Wednesday, January 16, 2008

The Mechanics

Today's Wednesday and the day I like to write about the mechanics of writing and editing.

I thought I'd start with the pesky comma.

It seems to cause so much discussion (at an Editors' Association seminar we spent a whole afternoon on it) and people generally disagree about its use.

The current trend is to be quite minimalistic.

In other words "Don't use commas, that aren't necessary," as Graham King illustrates in his gremlin grammar example.

But different people consider different commas necessary. Obviously commas before the word 'that' are a real no-no, but what about before 'which' or 'but' or 'such as'? Well the only real answer is it depends on the sentence construction, the subject matter and the author's style.

I admit that I am a minimalist.

In any formal writing or editing I try to remove as many commas as possible without altering the meaning of the sentence. This has aggravated editors I have worked with, but it is a more modern style brought on by the space constraints of newspaper formats. In web writing as well you only have so many characters to get your point across.

In dialogue a minimalistic approach would not necessarily work. When you are bringing a character to life commas can lend a human side to their speech that isn't appropriate in a white paper, for example.

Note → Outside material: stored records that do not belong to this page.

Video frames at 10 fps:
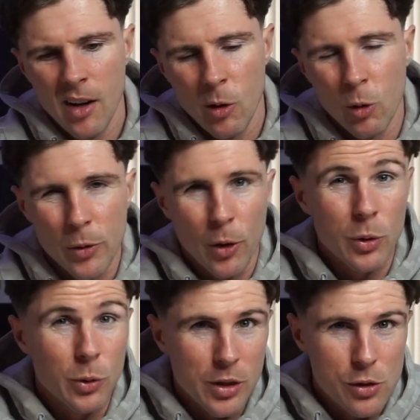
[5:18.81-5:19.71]
overall
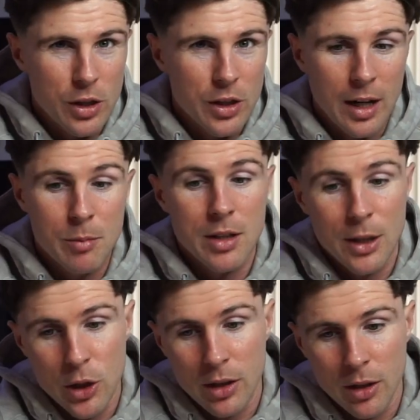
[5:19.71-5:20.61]
you don't need to train your abs a
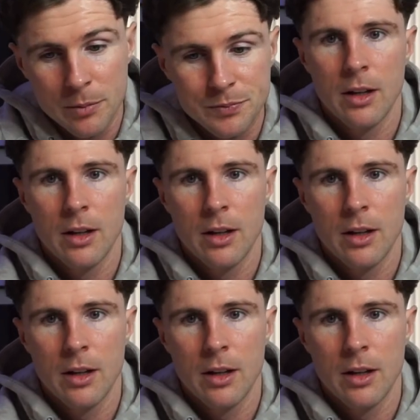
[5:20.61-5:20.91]
shit ton.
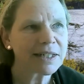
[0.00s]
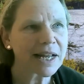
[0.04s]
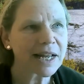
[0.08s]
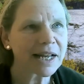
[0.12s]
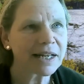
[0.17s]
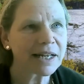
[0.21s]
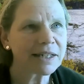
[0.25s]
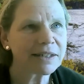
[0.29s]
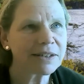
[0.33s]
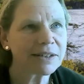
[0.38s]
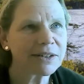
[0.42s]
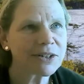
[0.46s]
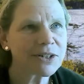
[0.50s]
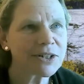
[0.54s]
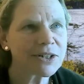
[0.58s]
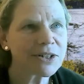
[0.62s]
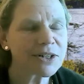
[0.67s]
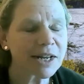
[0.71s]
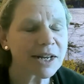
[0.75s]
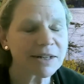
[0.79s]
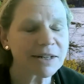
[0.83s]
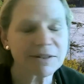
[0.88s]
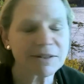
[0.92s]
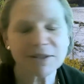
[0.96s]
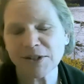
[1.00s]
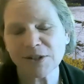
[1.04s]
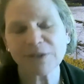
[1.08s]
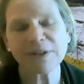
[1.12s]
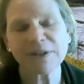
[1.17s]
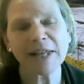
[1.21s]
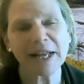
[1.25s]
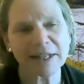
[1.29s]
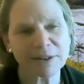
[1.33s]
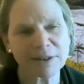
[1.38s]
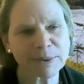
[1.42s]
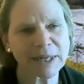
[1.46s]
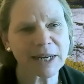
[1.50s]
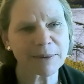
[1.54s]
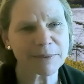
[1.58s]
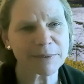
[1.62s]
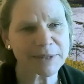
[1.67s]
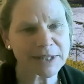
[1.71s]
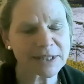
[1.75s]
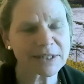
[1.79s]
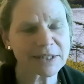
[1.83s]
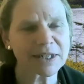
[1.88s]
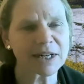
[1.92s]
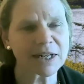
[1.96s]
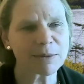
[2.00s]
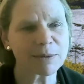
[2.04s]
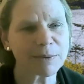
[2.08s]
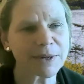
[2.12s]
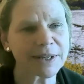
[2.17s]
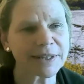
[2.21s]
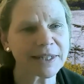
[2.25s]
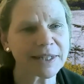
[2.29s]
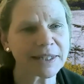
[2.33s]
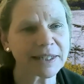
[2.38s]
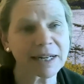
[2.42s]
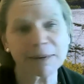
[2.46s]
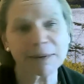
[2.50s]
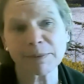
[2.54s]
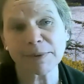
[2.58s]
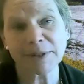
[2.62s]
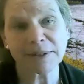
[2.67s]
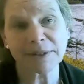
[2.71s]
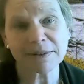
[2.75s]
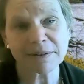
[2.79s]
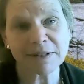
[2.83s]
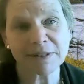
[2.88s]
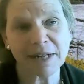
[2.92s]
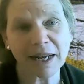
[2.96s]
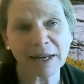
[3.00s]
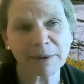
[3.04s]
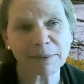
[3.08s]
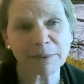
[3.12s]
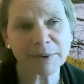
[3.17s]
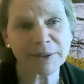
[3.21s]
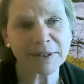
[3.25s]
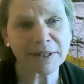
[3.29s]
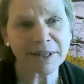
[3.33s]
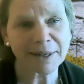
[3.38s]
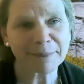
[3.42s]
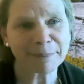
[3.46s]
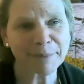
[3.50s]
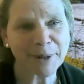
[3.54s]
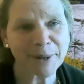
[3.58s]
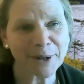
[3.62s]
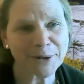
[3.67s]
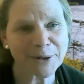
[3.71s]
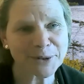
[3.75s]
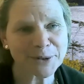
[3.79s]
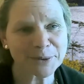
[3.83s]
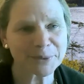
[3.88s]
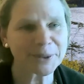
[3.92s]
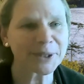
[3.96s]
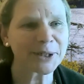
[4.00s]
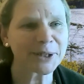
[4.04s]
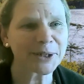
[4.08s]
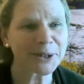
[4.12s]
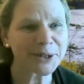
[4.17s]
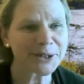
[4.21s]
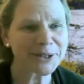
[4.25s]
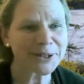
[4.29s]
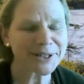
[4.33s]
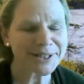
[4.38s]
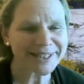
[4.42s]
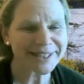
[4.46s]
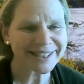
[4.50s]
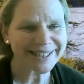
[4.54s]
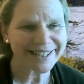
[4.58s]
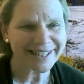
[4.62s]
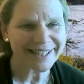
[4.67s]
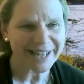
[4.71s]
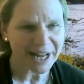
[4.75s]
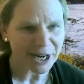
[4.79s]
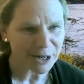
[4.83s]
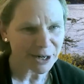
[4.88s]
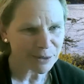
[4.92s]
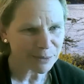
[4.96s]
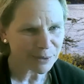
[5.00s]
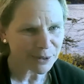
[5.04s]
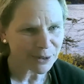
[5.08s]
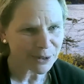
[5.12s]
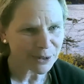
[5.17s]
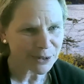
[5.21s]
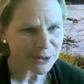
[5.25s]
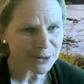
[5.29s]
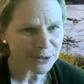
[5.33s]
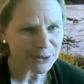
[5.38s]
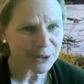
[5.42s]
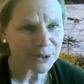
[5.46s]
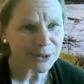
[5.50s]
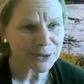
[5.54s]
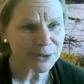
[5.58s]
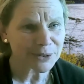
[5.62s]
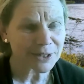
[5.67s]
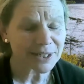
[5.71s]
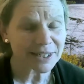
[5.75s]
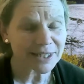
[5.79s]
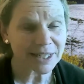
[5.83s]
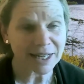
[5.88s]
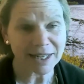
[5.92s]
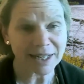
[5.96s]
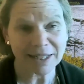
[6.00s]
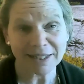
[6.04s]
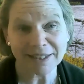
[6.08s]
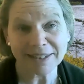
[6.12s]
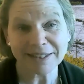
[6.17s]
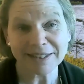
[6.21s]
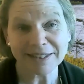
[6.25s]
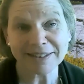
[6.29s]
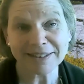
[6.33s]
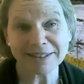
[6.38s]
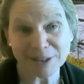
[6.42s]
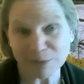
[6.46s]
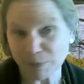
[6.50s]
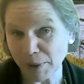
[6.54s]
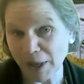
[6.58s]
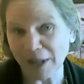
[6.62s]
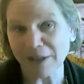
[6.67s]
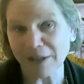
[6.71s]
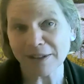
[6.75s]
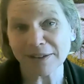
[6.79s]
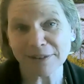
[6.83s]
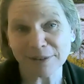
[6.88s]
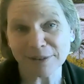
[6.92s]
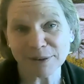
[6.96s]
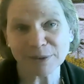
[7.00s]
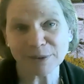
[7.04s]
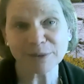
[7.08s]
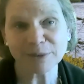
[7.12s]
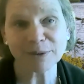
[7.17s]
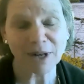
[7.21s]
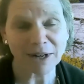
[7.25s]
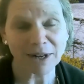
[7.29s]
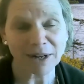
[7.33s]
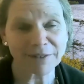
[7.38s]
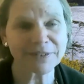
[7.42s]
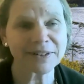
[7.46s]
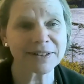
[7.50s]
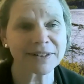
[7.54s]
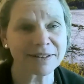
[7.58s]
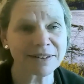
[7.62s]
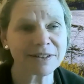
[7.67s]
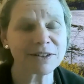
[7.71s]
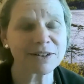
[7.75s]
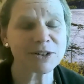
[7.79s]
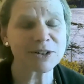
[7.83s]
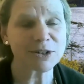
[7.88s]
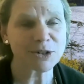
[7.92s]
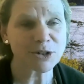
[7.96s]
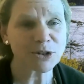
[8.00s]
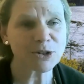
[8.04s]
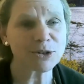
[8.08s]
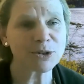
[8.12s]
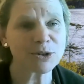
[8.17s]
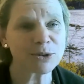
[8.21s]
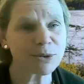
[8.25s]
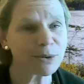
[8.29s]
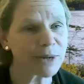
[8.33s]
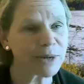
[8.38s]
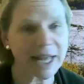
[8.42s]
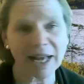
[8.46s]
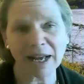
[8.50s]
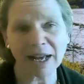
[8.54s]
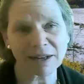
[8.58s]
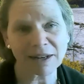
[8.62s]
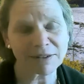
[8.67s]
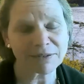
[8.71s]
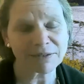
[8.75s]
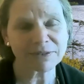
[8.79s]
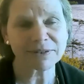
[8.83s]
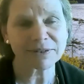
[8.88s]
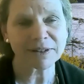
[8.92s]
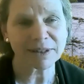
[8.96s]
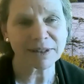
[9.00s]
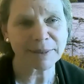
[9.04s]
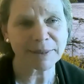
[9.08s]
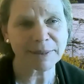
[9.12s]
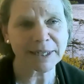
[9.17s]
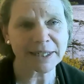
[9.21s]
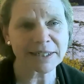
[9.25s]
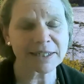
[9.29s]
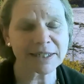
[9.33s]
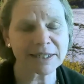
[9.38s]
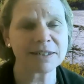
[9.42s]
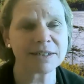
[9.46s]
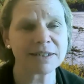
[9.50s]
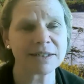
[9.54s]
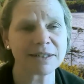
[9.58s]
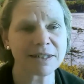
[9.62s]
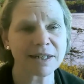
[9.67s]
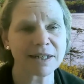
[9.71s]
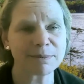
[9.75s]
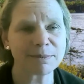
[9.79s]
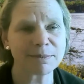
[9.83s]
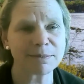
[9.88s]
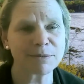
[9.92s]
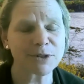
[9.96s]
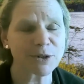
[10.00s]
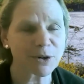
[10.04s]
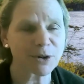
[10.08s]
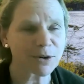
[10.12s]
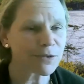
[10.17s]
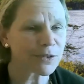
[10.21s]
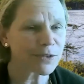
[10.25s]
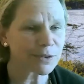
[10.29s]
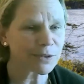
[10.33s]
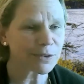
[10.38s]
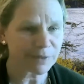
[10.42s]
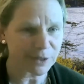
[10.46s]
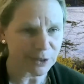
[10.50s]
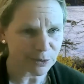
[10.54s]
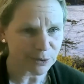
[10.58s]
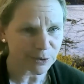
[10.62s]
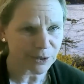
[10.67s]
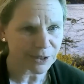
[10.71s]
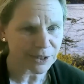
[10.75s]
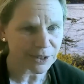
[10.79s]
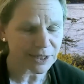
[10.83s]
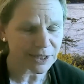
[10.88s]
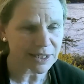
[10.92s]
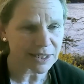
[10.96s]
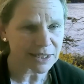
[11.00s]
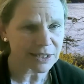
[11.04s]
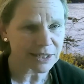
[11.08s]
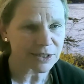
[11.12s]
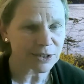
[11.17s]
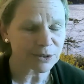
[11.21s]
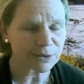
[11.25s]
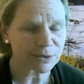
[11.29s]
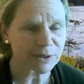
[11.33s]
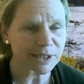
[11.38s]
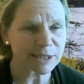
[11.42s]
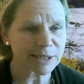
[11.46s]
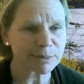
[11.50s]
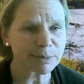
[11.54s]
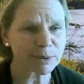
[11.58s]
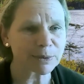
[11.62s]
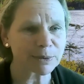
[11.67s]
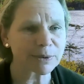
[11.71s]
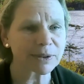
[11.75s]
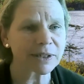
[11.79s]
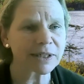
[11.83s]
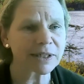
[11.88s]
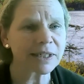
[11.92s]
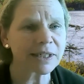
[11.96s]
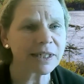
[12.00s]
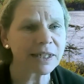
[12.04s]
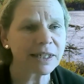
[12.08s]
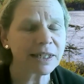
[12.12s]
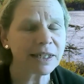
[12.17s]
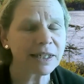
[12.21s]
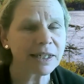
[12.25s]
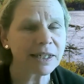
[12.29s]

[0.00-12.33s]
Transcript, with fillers: and and so that's what i would start with and i would i would um, also encourage to connect with historical societies as well who often do have amazing um, troves of resources to explore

Commas can represent pauses and nuances of speech that ellipses (...) make ridiculous. (An ellipsis is supposed to represent an omission of information anyway whereas the comma pauses before or accentuates further information.)

I am not sure there are any definitive conclusions that can be made about the comma.

I love the comma.

And, for me, the fun of writing and editing is moving commas around, deciding whether they stay or whether they go and having some fun with the pesky little punctuation marks.